→ Exercise directions: Nothing but the records, repeated word for word and free of pictures, belongs in the answer.

Top of Extracted entries

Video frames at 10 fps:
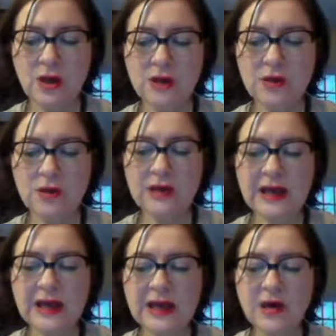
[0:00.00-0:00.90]
You're
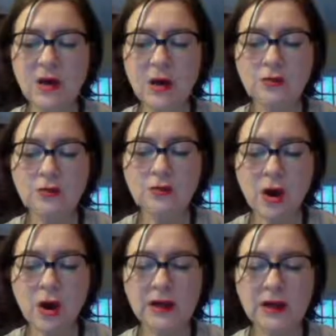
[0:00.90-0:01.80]
laying on a
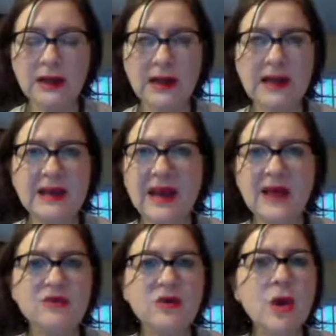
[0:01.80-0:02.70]
rock and
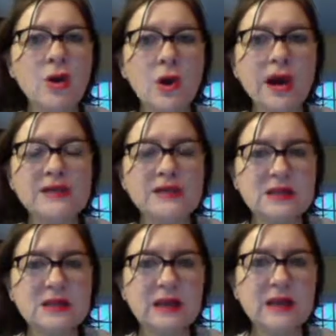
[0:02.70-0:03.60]
have no
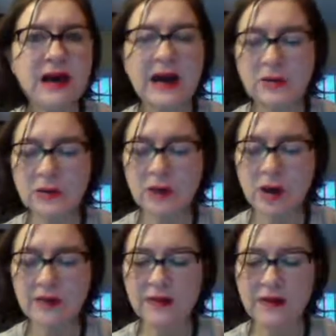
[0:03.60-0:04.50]
idea how you
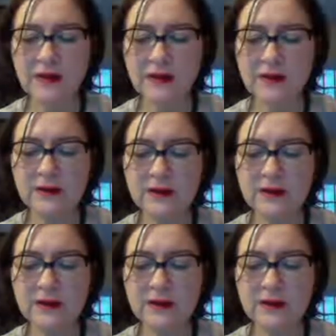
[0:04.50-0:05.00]
got there.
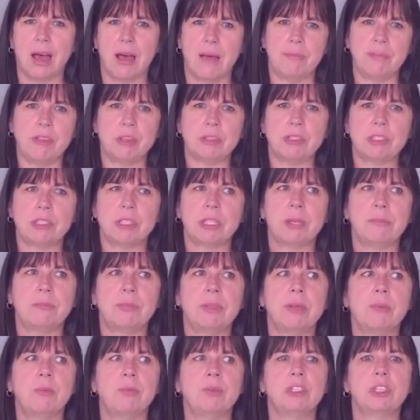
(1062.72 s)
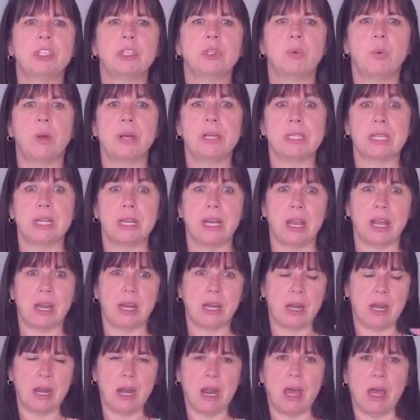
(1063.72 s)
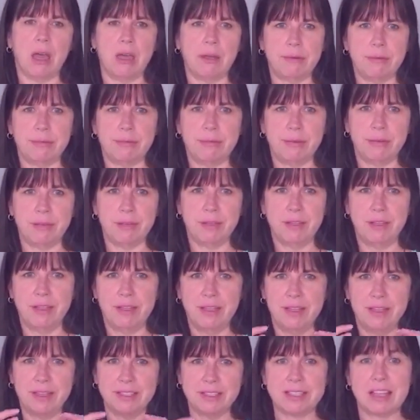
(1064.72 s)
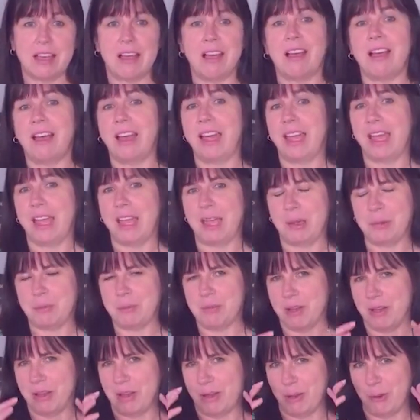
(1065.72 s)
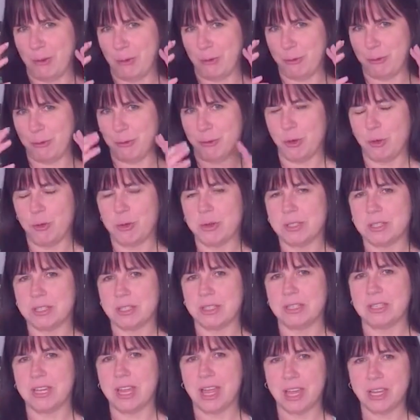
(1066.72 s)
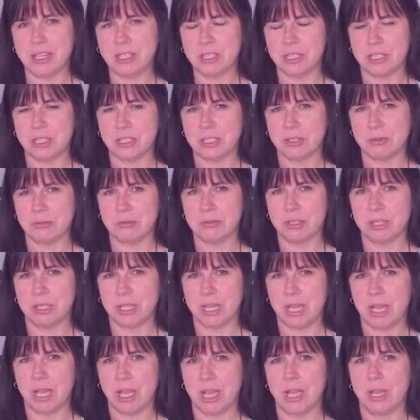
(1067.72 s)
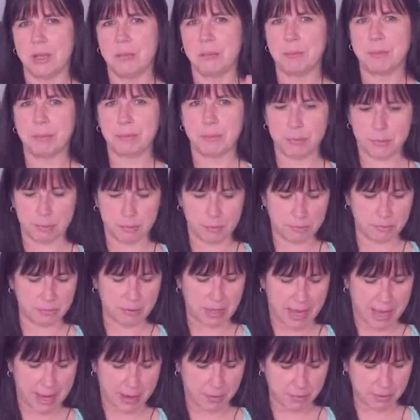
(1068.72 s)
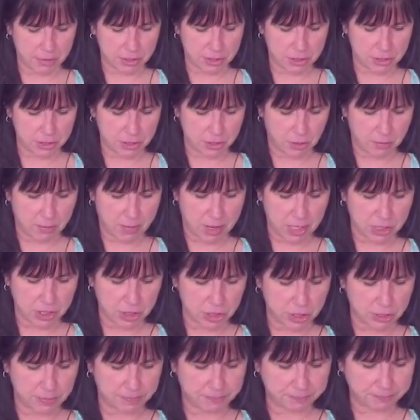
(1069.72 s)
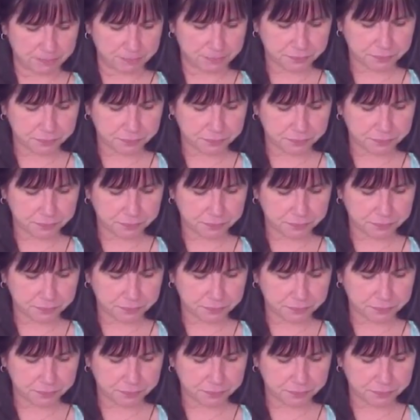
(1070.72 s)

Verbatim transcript: um, there simply just wasn't enough time of focused attention to really improve language so much.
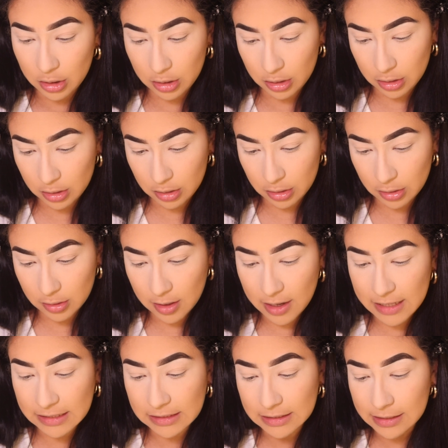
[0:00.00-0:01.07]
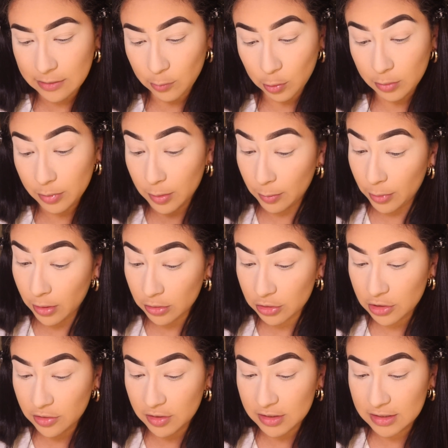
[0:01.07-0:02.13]
her Instant Warmth
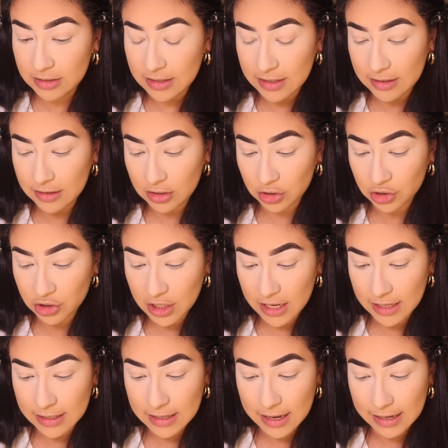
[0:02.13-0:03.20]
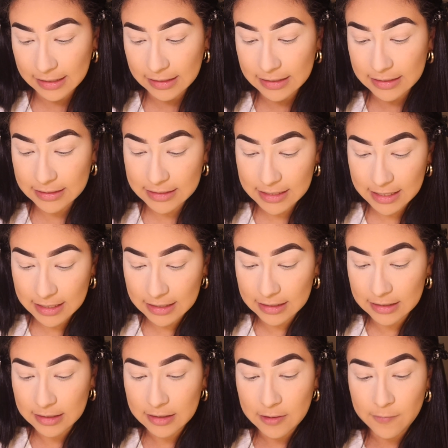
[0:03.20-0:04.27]
bronzer, and this is in the shade Island Ting,
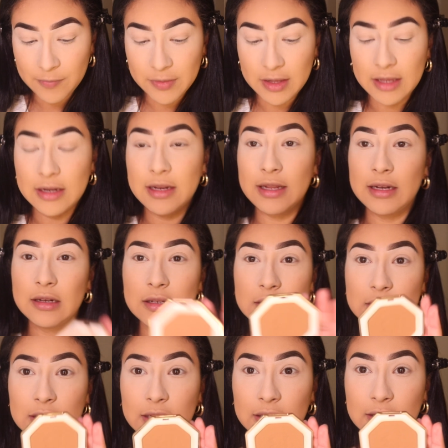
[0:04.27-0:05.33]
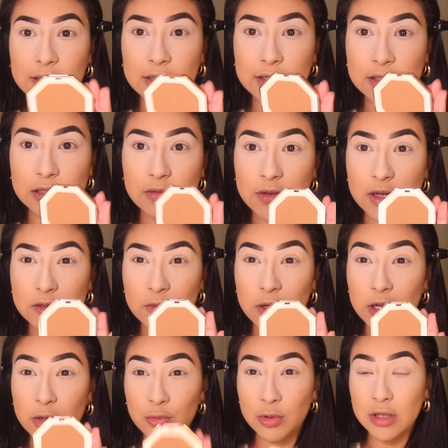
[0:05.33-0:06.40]
and it looks like this. If you guys want
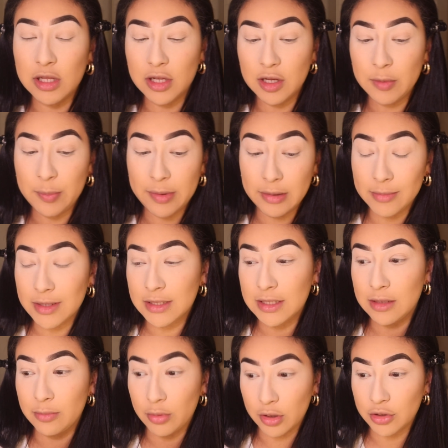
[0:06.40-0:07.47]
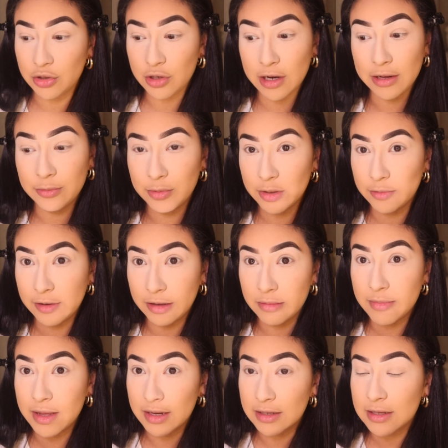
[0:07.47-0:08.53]
a really good pigmented bronzer, I would
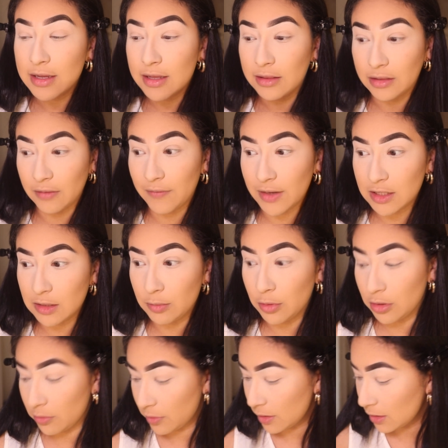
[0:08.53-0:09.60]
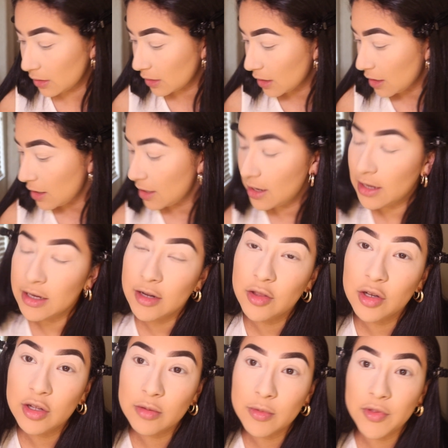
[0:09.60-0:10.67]
recommend the Fenty Beauty ones. Another
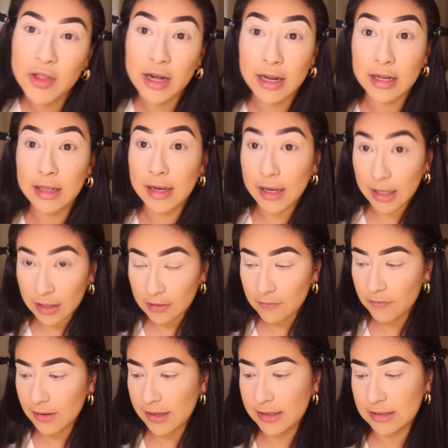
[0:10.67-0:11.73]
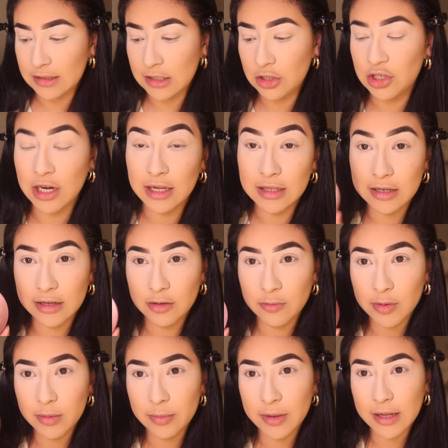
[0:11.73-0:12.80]
good one that I love is the Jaclyn Hill
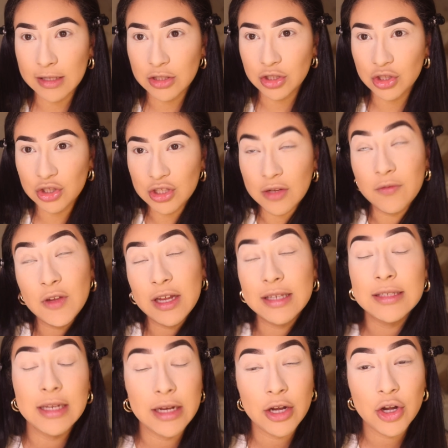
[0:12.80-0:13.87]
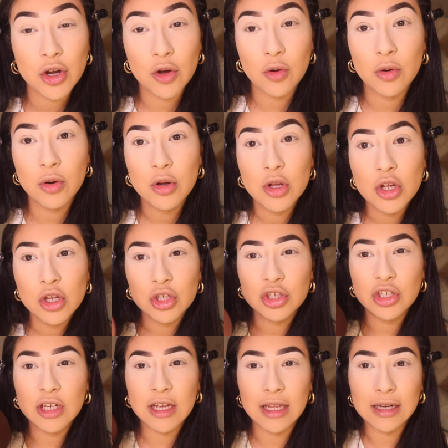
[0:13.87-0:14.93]
one, but as if you guys didn't know,
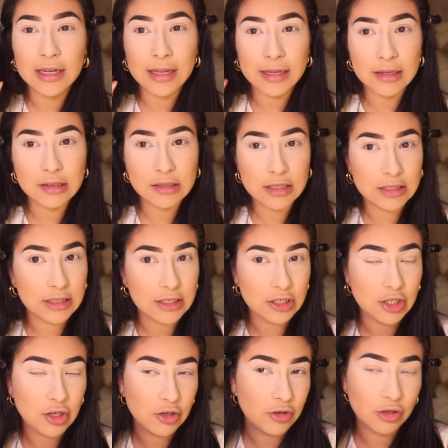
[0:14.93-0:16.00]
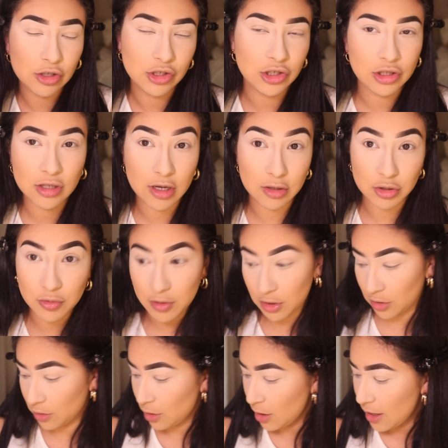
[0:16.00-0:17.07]
she kind of like discontinued, or she's not
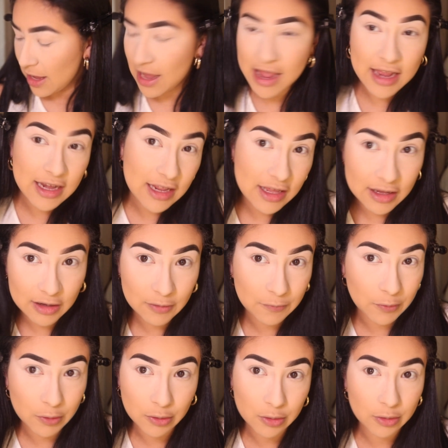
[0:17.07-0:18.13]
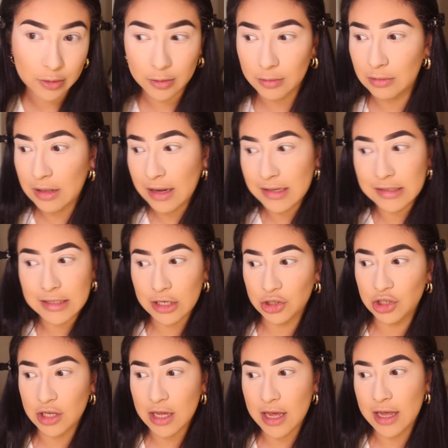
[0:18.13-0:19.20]
doing any of her lines that
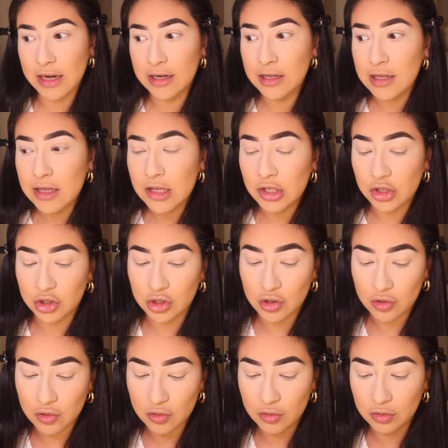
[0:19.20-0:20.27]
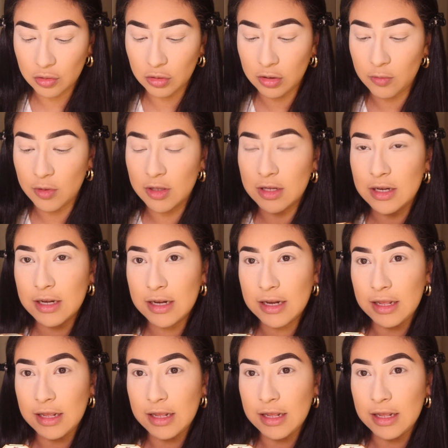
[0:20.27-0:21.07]
she had. So the only one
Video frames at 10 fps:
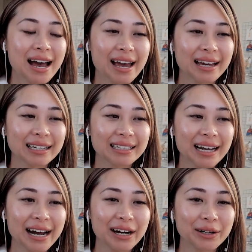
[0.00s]
and
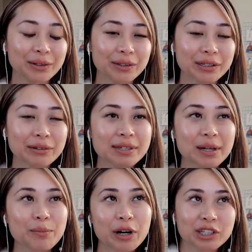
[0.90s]
how, you know,
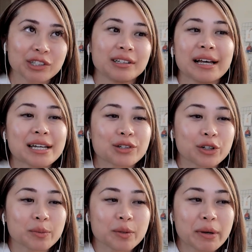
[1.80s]
some marginalized
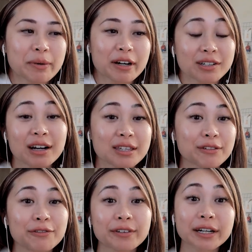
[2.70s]
groups maybe are taught to
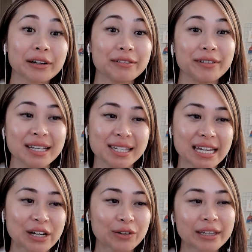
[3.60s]
fear
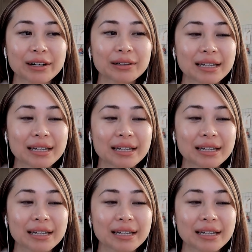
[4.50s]
investing or they don't,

Bottom of Extracted entries

→ Response to this exercise:
Video frames at 10 fps:
[0:00.00-0:00.90]
You're
[0:00.90-0:01.80]
laying on a
[0:01.80-0:02.70]
rock and
[0:02.70-0:03.60]
have no
[0:03.60-0:04.50]
idea how you
[0:04.50-0:05.00]
got there.
(1062.72 s)
(1063.72 s)
(1064.72 s)
(1065.72 s)
(1066.72 s)
(1067.72 s)
(1068.72 s)
(1069.72 s)
(1070.72 s)

Verbatim transcript: um, there simply just wasn't enough time of focused attention to really improve language so much.
[0:00.00-0:01.07]
[0:01.07-0:02.13]
her Instant Warmth
[0:02.13-0:03.20]
[0:03.20-0:04.27]
bronzer, and this is in the shade Island Ting,
[0:04.27-0:05.33]
[0:05.33-0:06.40]
and it looks like this. If you guys want
[0:06.40-0:07.47]
[0:07.47-0:08.53]
a really good pigmented bronzer, I would
[0:08.53-0:09.60]
[0:09.60-0:10.67]
recommend the Fenty Beauty ones. Another
[0:10.67-0:11.73]
[0:11.73-0:12.80]
good one that I love is the Jaclyn Hill
[0:12.80-0:13.87]
[0:13.87-0:14.93]
one, but as if you guys didn't know,
[0:14.93-0:16.00]
[0:16.00-0:17.07]
she kind of like discontinued, or she's not
[0:17.07-0:18.13]
[0:18.13-0:19.20]
doing any of her lines that
[0:19.20-0:20.27]
[0:20.27-0:21.07]
she had. So the only one
Video frames at 10 fps:
[0.00s]
and
[0.90s]
how, you know,
[1.80s]
some marginalized
[2.70s]
groups maybe are taught to
[3.60s]
fear
[4.50s]
investing or they don't,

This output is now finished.